Taking the line that contains "[6:49.93-6:50.93]" as the first, copy exactly every line through the last line of the records, and nothing else.

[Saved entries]
^^^^^^^^

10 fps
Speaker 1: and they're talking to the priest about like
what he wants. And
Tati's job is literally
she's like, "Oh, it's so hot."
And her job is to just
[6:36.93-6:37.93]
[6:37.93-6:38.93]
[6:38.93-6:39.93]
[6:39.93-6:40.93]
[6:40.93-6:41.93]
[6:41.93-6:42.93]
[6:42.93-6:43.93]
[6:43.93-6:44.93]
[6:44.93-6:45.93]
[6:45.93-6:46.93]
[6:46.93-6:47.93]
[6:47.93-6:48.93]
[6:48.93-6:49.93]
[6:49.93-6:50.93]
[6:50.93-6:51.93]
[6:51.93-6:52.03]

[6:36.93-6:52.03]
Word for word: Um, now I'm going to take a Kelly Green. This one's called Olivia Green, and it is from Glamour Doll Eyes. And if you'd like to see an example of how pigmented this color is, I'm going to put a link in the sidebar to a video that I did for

^^^^^^^^

▶ [Output for this exercise]
[6:49.93-6:50.93]
[6:50.93-6:51.93]
[6:51.93-6:52.03]

[6:36.93-6:52.03]
Word for word: Um, now I'm going to take a Kelly Green. This one's called Olivia Green, and it is from Glamour Doll Eyes. And if you'd like to see an example of how pigmented this color is, I'm going to put a link in the sidebar to a video that I did for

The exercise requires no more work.